§ **YOUR GOAL**: The reply should hold nothing except the lines from the one with "[0:01.00-0:01.25]" through the end of the entries, duplicated exactly and with no pictures.

§ **SUPPLIED ENTRIES**:

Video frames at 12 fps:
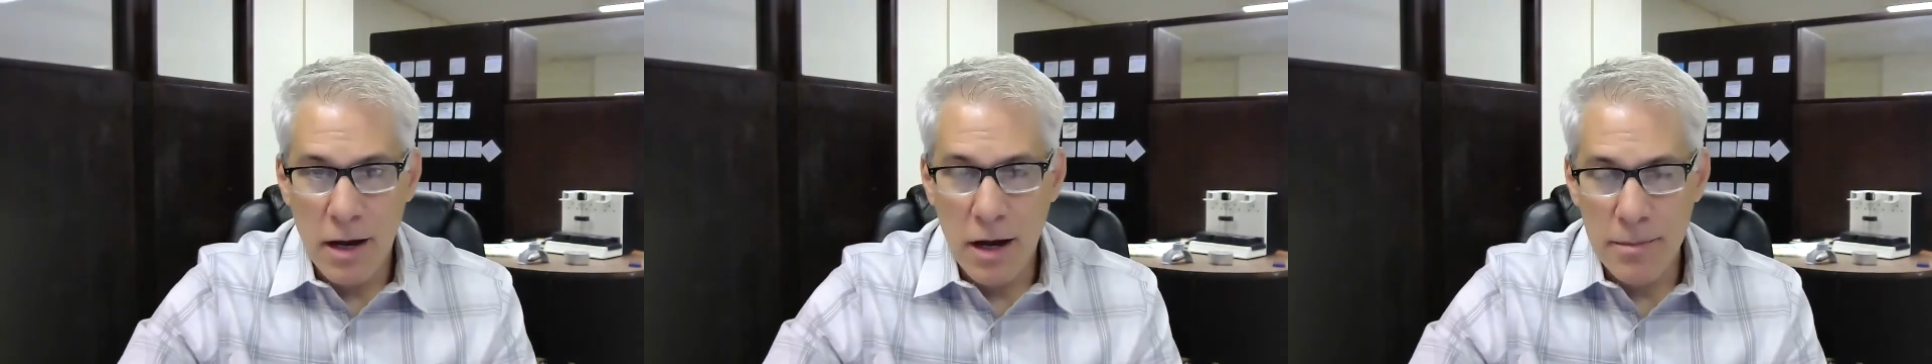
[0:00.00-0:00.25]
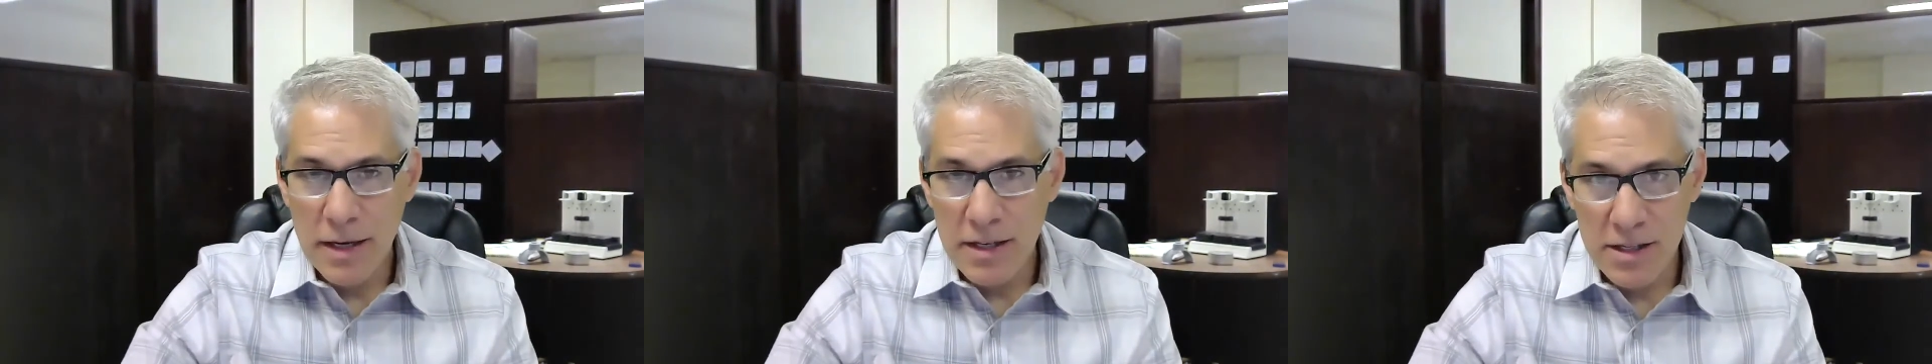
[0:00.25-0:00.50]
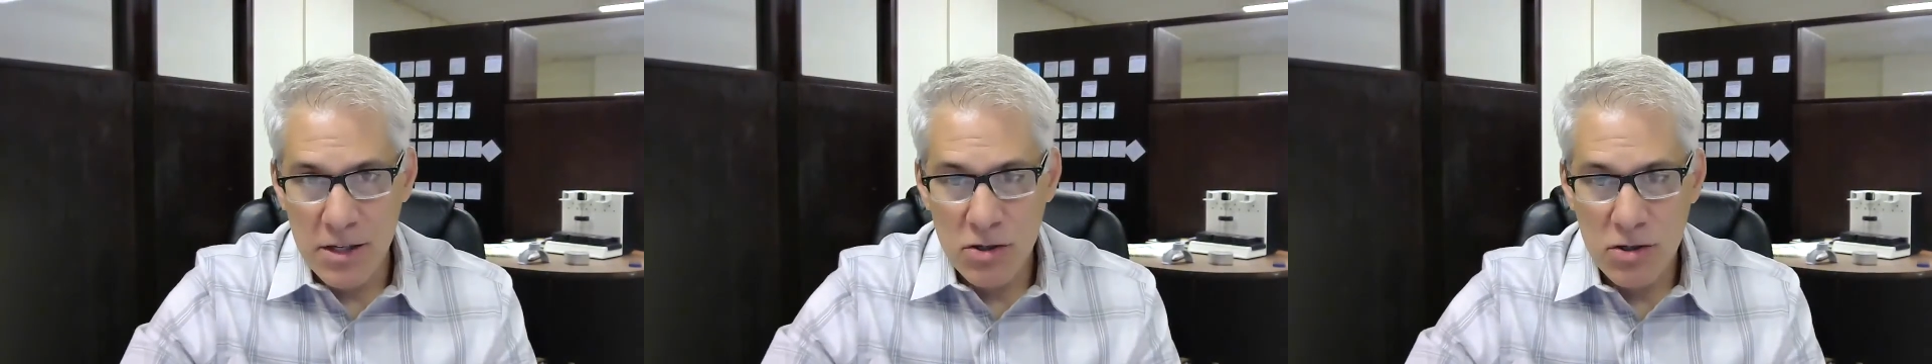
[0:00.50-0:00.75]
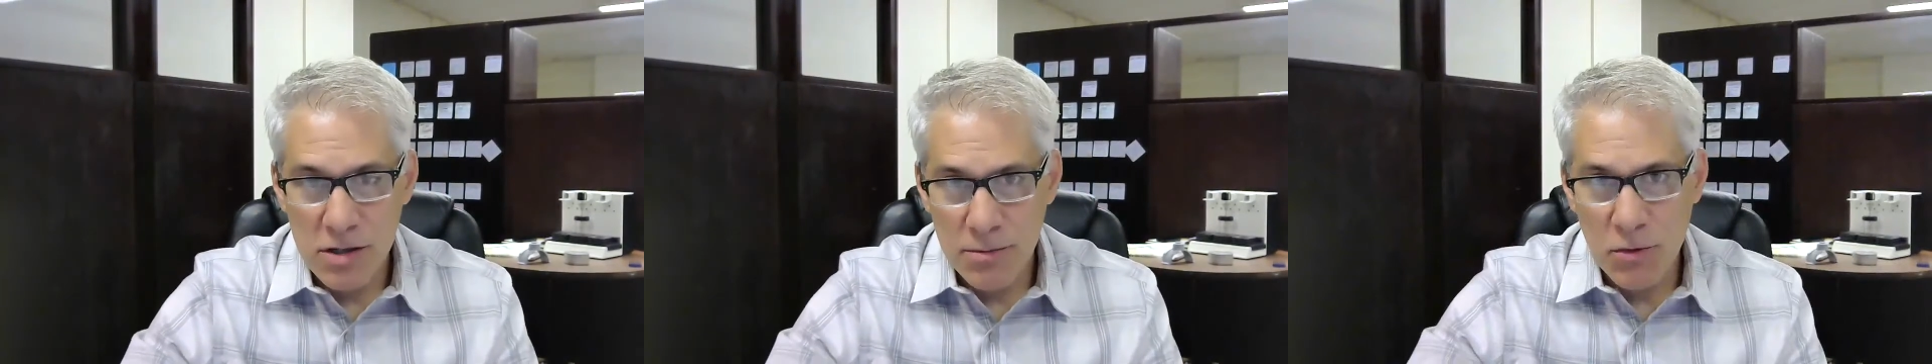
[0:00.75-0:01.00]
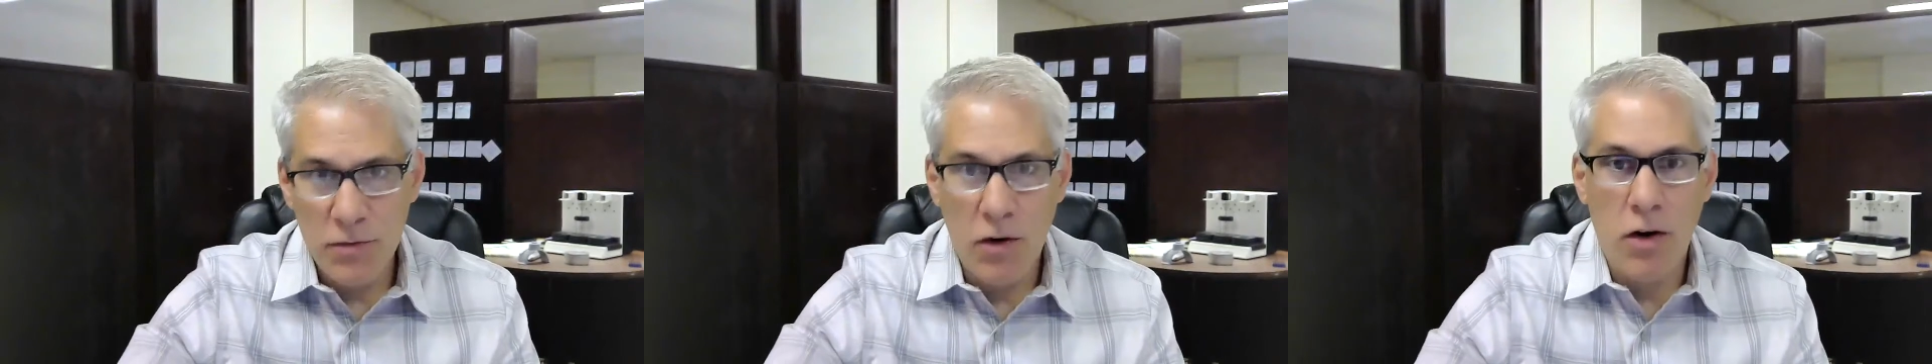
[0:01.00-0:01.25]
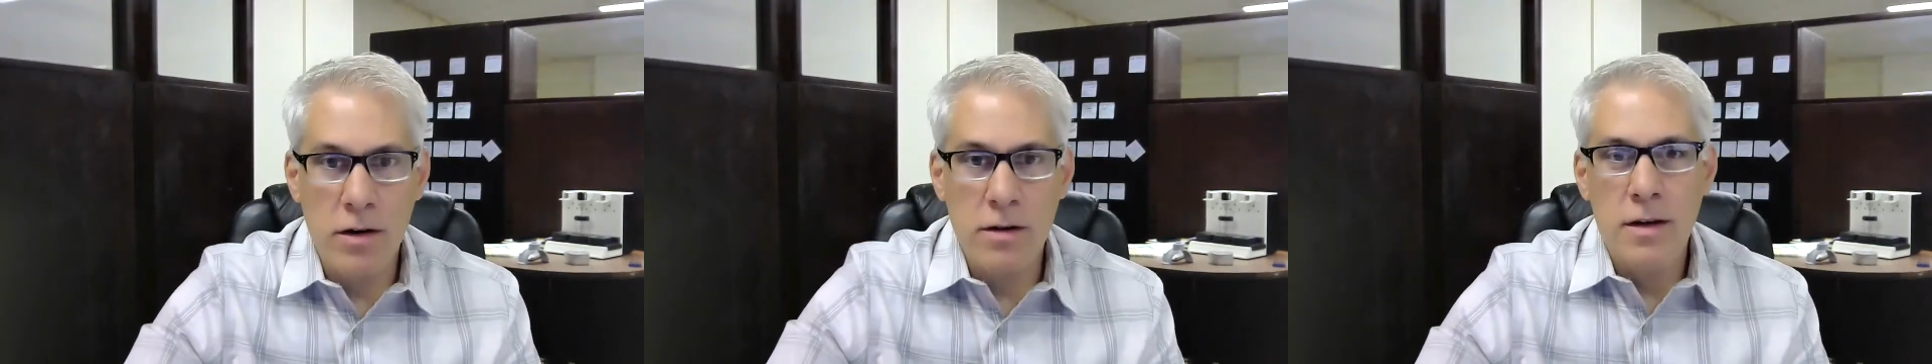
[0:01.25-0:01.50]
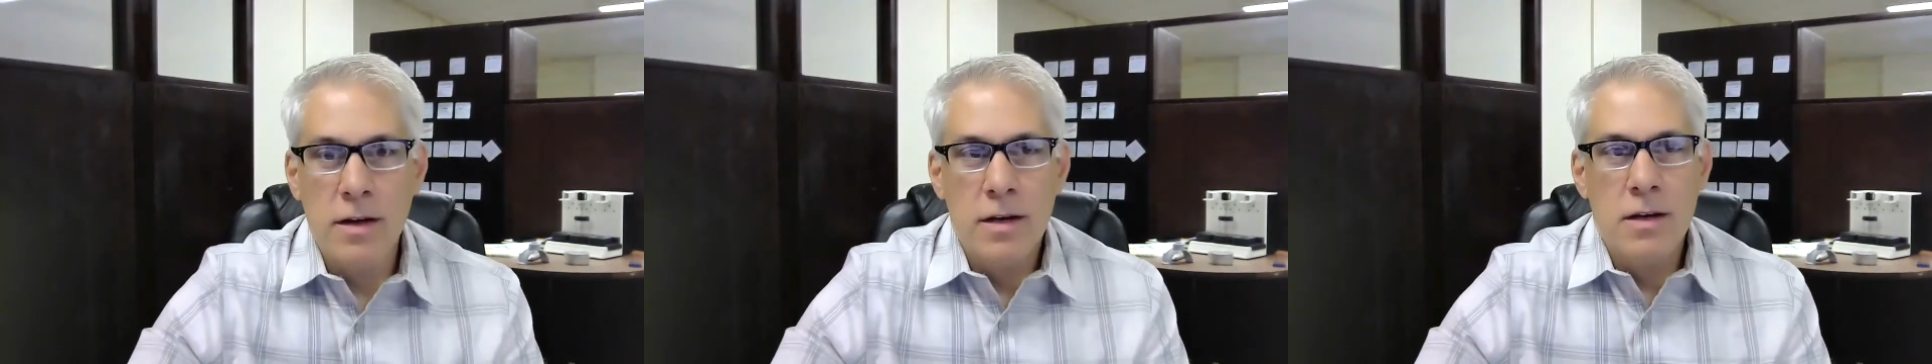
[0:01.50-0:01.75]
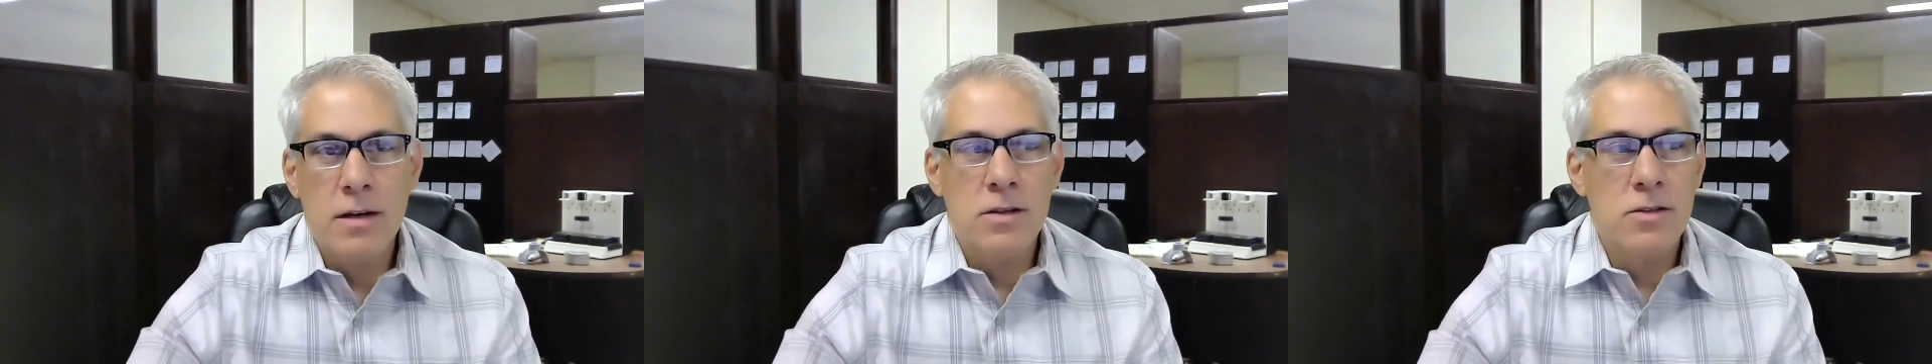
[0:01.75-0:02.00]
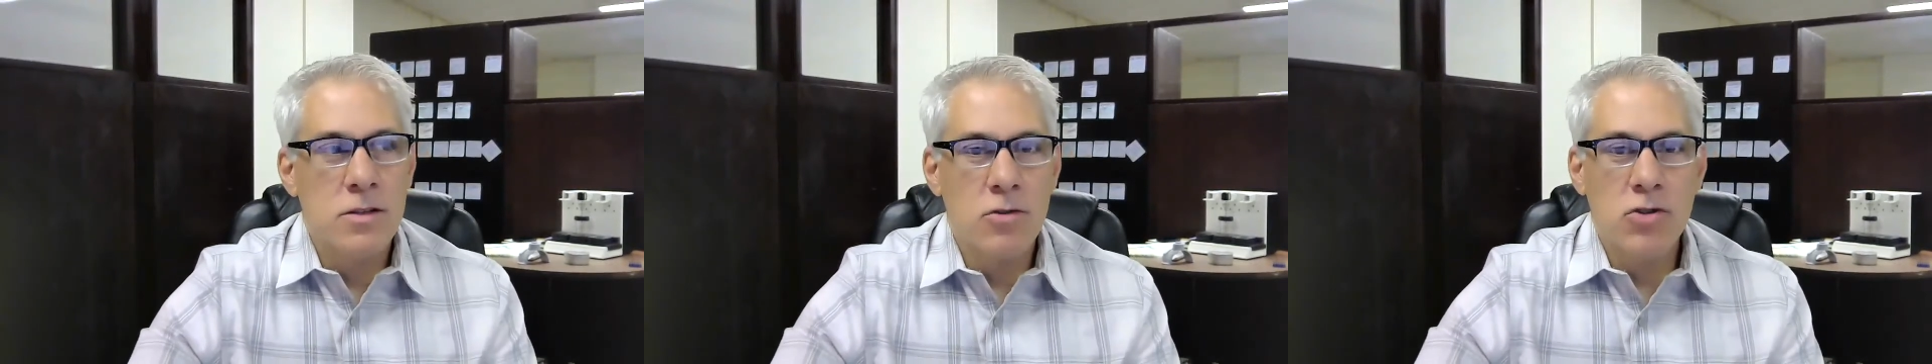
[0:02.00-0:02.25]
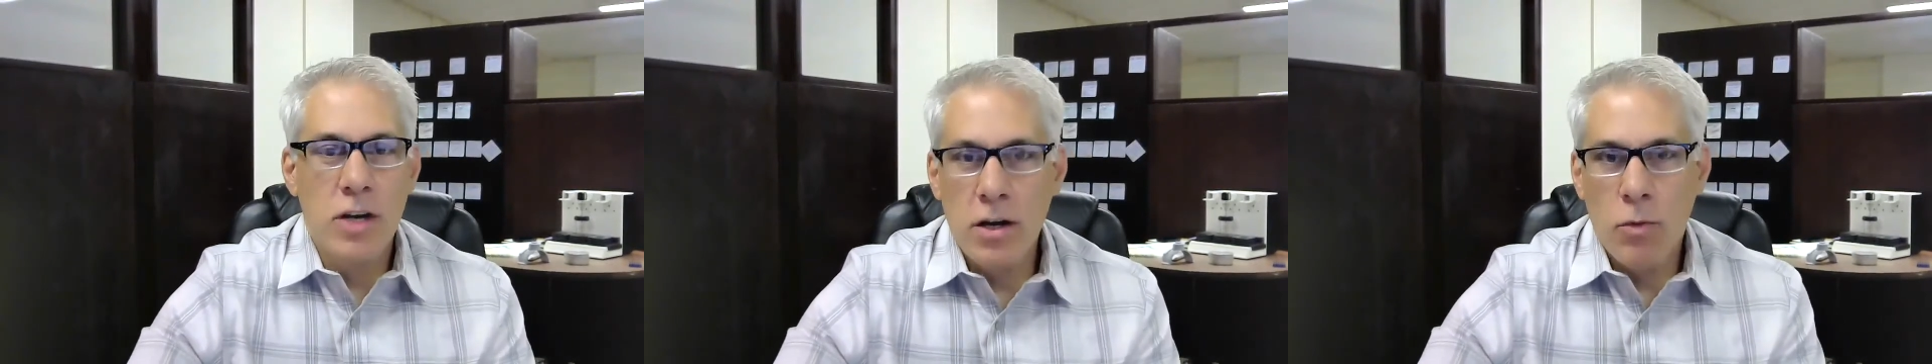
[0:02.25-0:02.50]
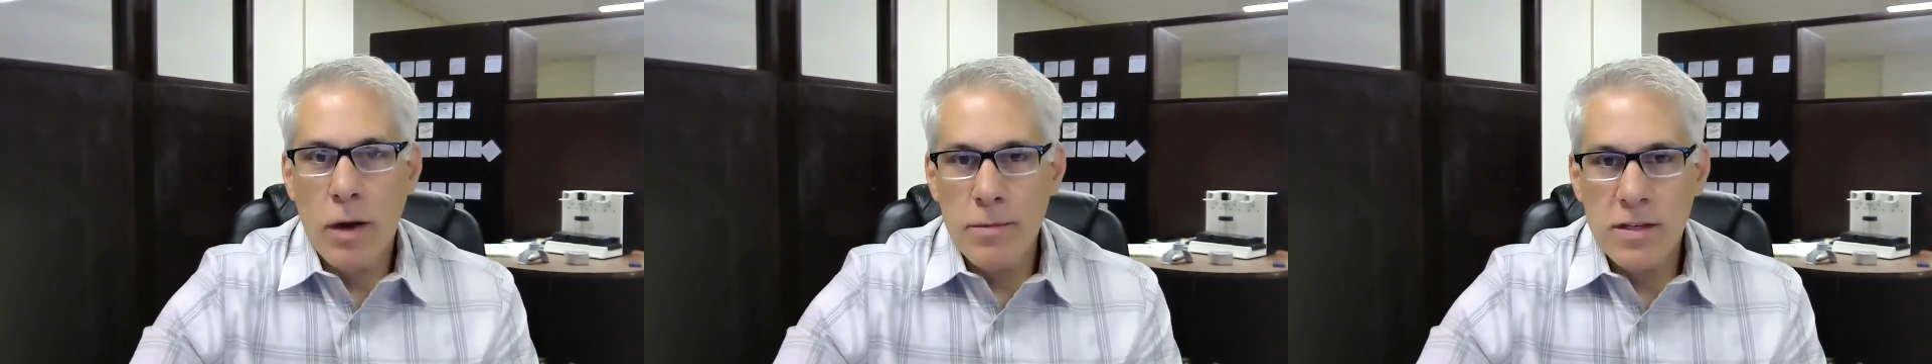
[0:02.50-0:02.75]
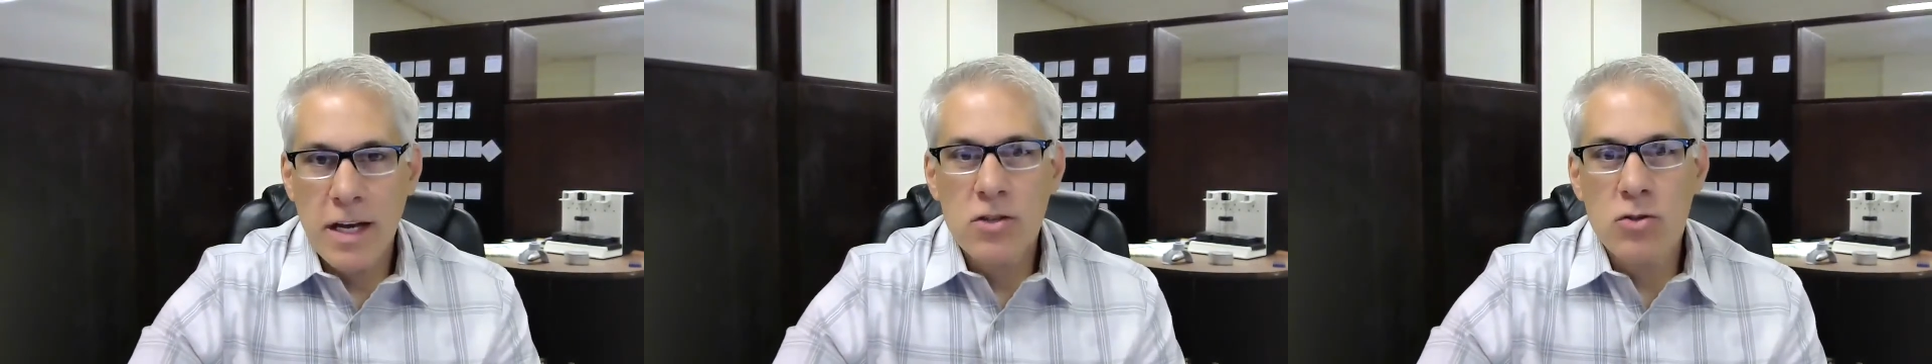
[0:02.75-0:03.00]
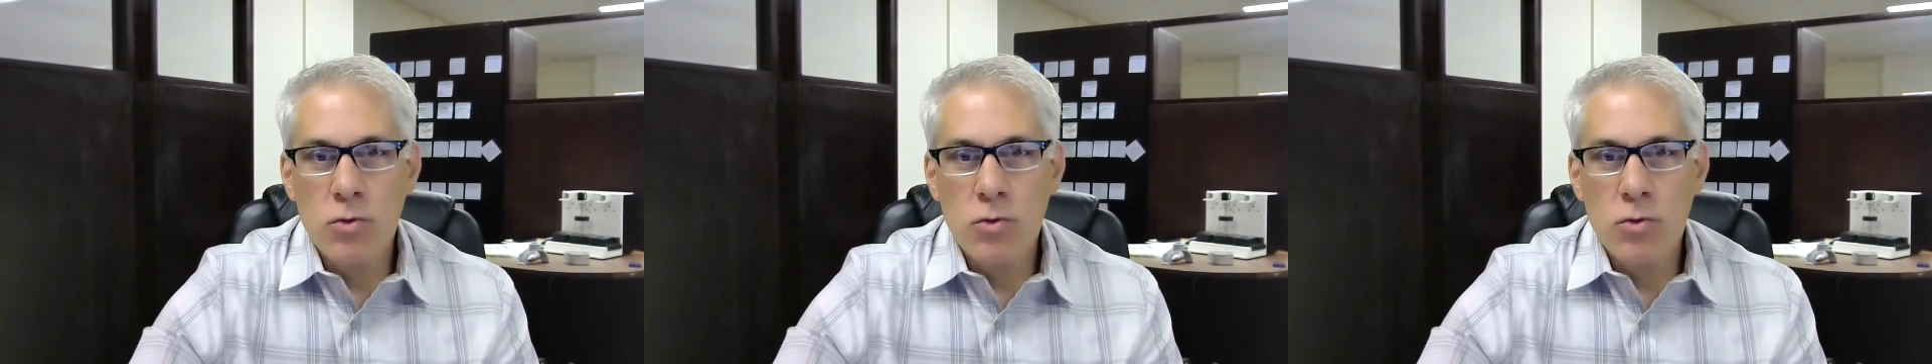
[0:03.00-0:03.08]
make decisions, and move on. So check out our website,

§ **EXERCISE OUTPUT**:
[0:01.00-0:01.25]
[0:01.25-0:01.50]
[0:01.50-0:01.75]
[0:01.75-0:02.00]
[0:02.00-0:02.25]
[0:02.25-0:02.50]
[0:02.50-0:02.75]
[0:02.75-0:03.00]
[0:03.00-0:03.08]
make decisions, and move on. So check out our website,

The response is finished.